The downside to this: he ate the same foods I grew up on. Usually, my classes forced me to eat a separate meal from the family and Garet ate with everyone else. So I had falafel at Phoenicas (Greek food on campus) and he ate mashed potatoes and ham. Or mashed potatoes and chicken. Or french fries and chicken strips. For the past year, I have been trying to broaden his culinary horizons, but on Wednesdays, he gets a break and usually picks hot dogs and boxed mac n cheese. Of course, this leaves little for the vegetarian to eat, so the vegetarian makes her own side-dish for the family that also acts as her main course. In this case, I made baked broccoli with a side of sauted mushroom for protein.

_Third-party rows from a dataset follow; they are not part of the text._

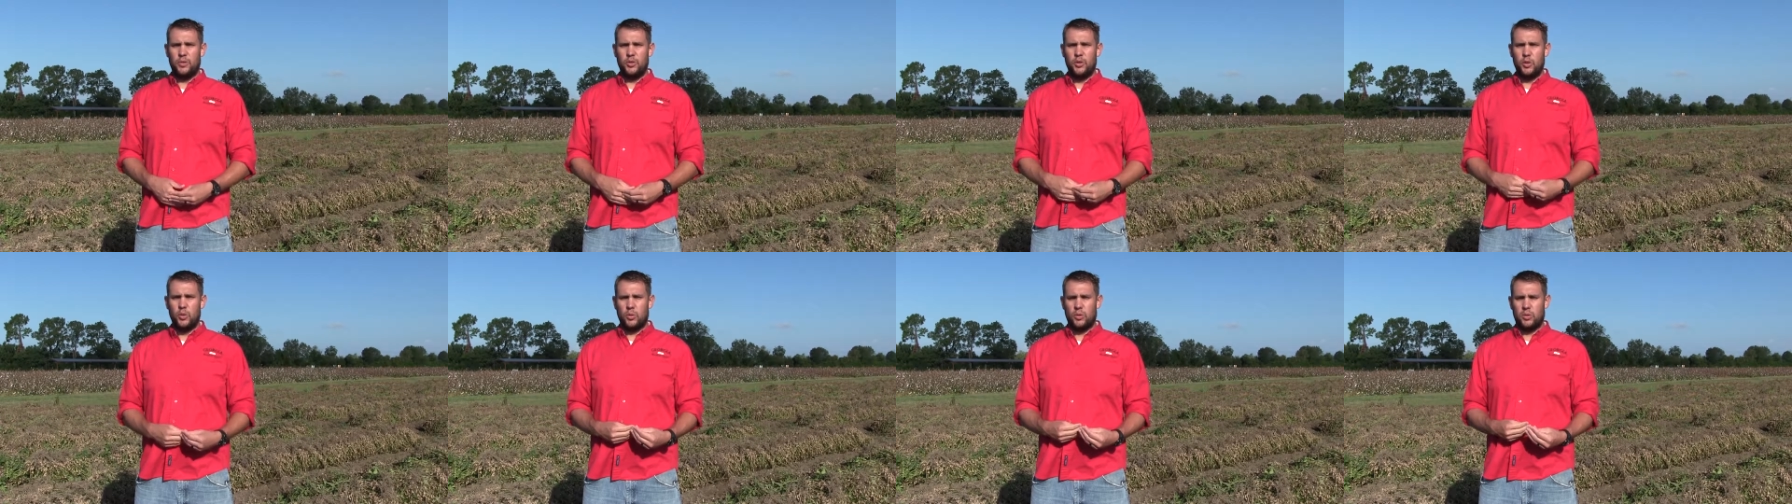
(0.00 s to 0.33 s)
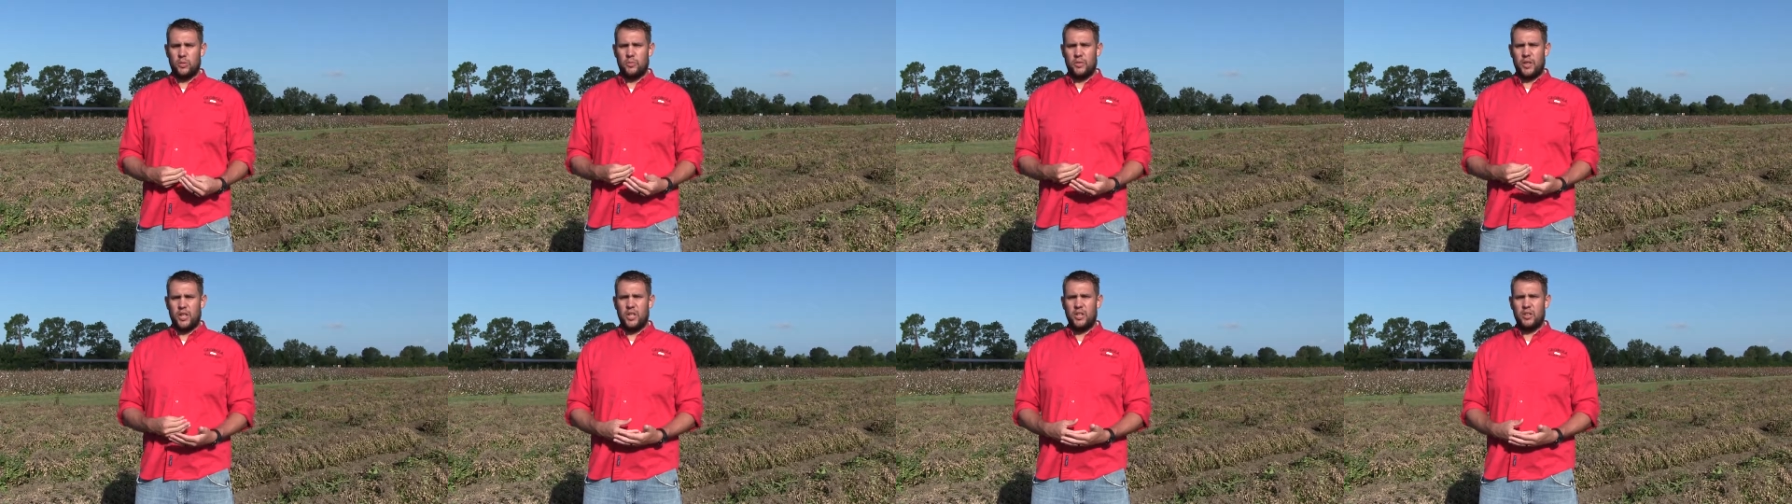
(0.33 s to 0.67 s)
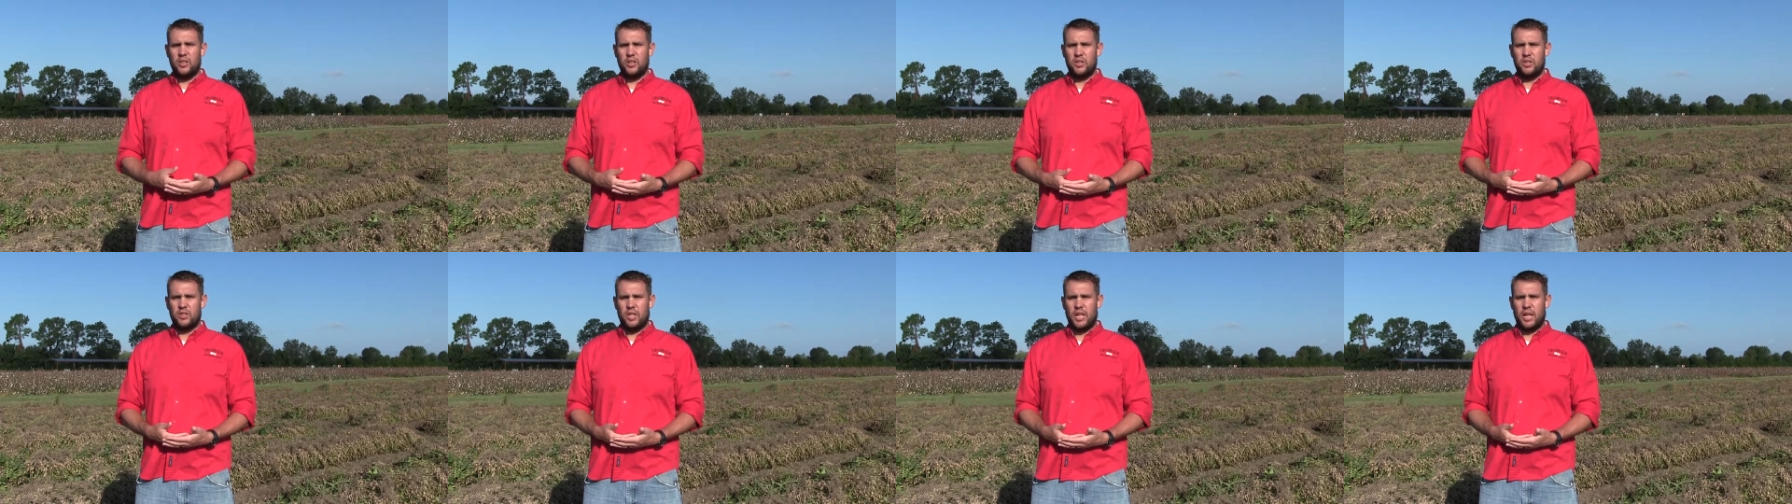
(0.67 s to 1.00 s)
doing a very
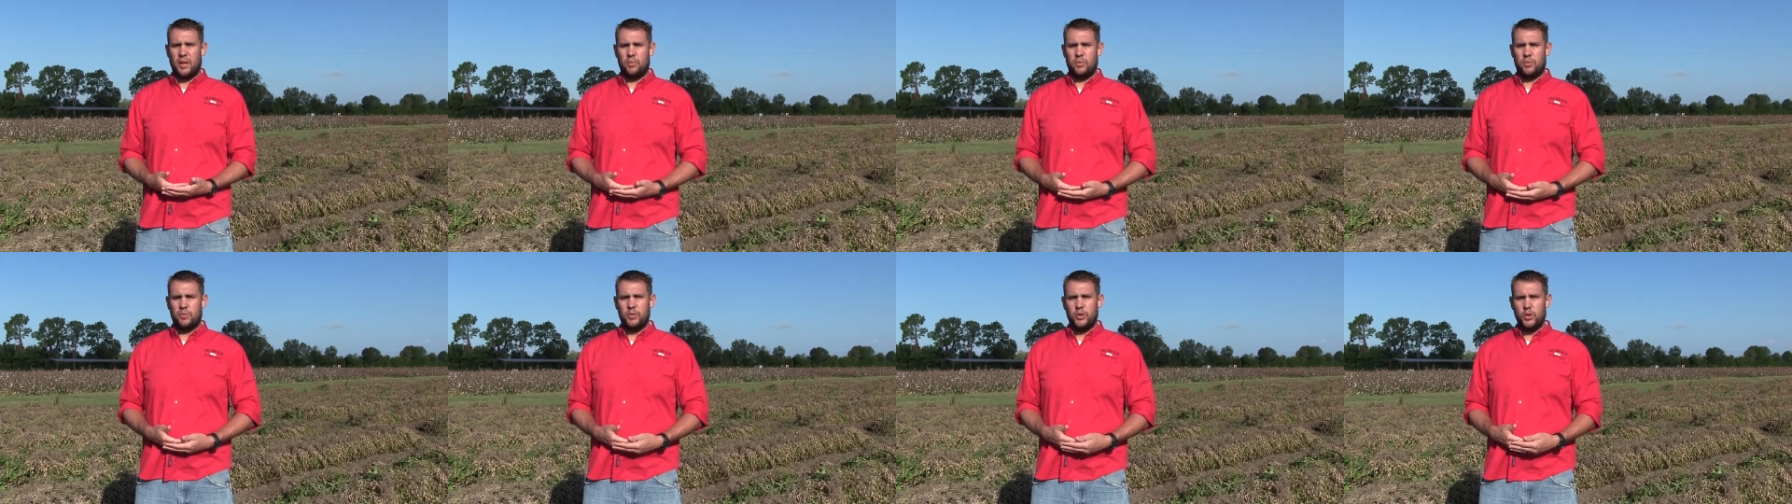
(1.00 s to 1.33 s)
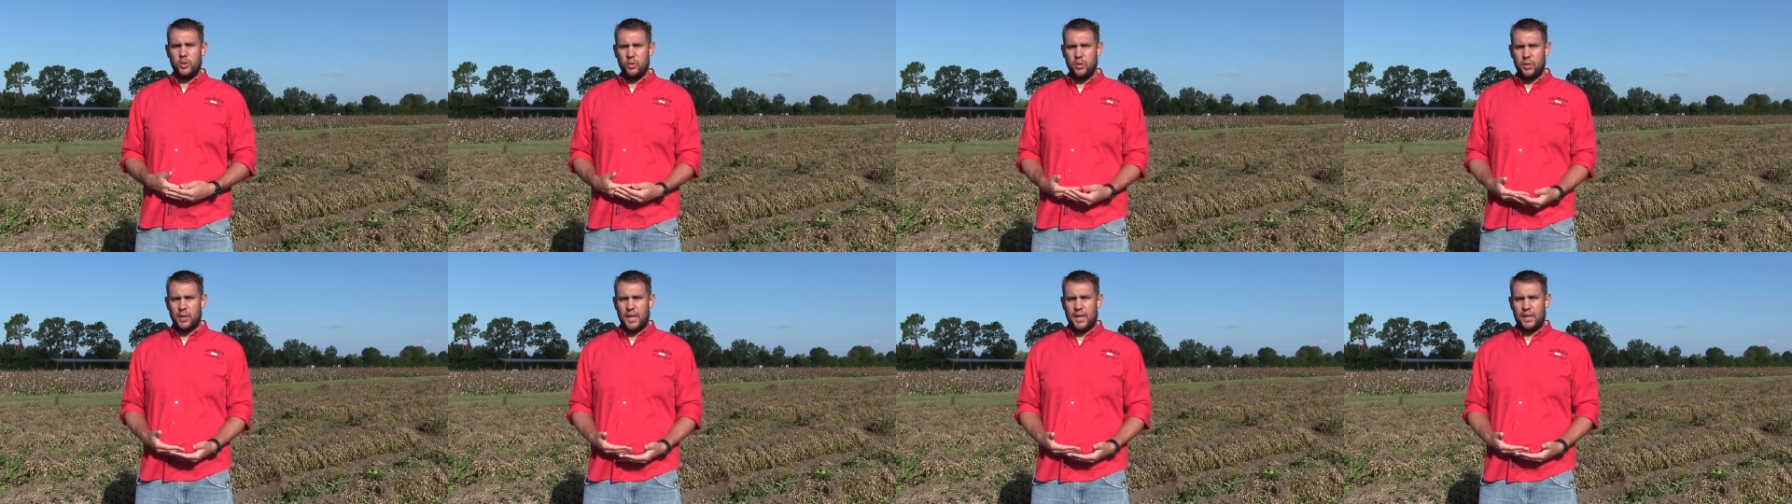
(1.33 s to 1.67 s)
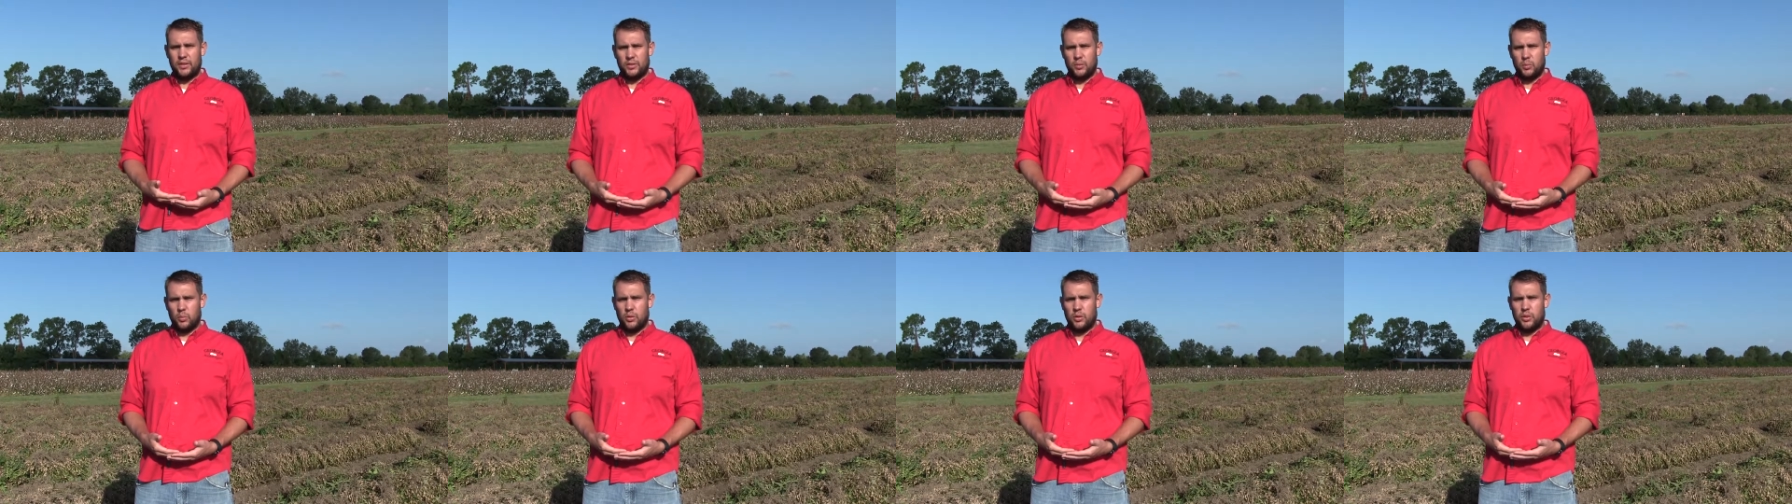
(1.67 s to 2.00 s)
good job of
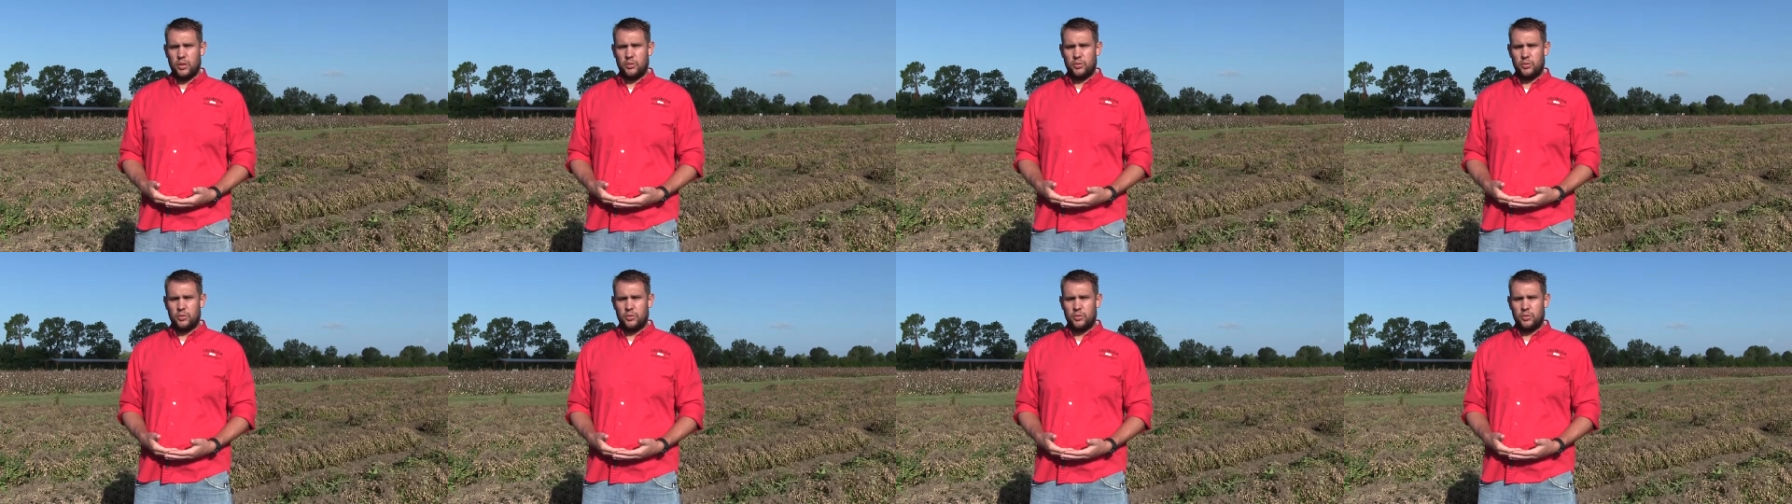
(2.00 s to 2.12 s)
utilizing one of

I got the recipe here at the Amateur Gourmet blog, who, in turn, got the recipe from the Barefoot Contessa.It's broccoli, parmesan, salt, basil, and lots of olive oil baked on a cookie sheet for about 20 minutes. I've taken to following the Amateur Gourmet blog only recently, but I have fun with his voice and honesty (read his latest on one cup coffee makers). Plus, I'm an avid broccoli fan and when I read about his recipe, I had to try it.
My first mistake was probably not measuring out the broccoli. I just cut up what I had and tossed it on the cookie sheet. I thought it seemed like less than the amount called for so I eye-balled the ingredients, lessening each by a bit, but I don't think it was enough.
Don't get me wrong. The broccoli was tasty. Art loved it and Garet would have if he had been willing to try it. But I found it personally a bit overpowering and salty. Something to bear in mind for future use, but overall, if you are less of a broccoli fan but want to incorporate more into your diet, the Amateur Gourmet won't steer you wrong on this one.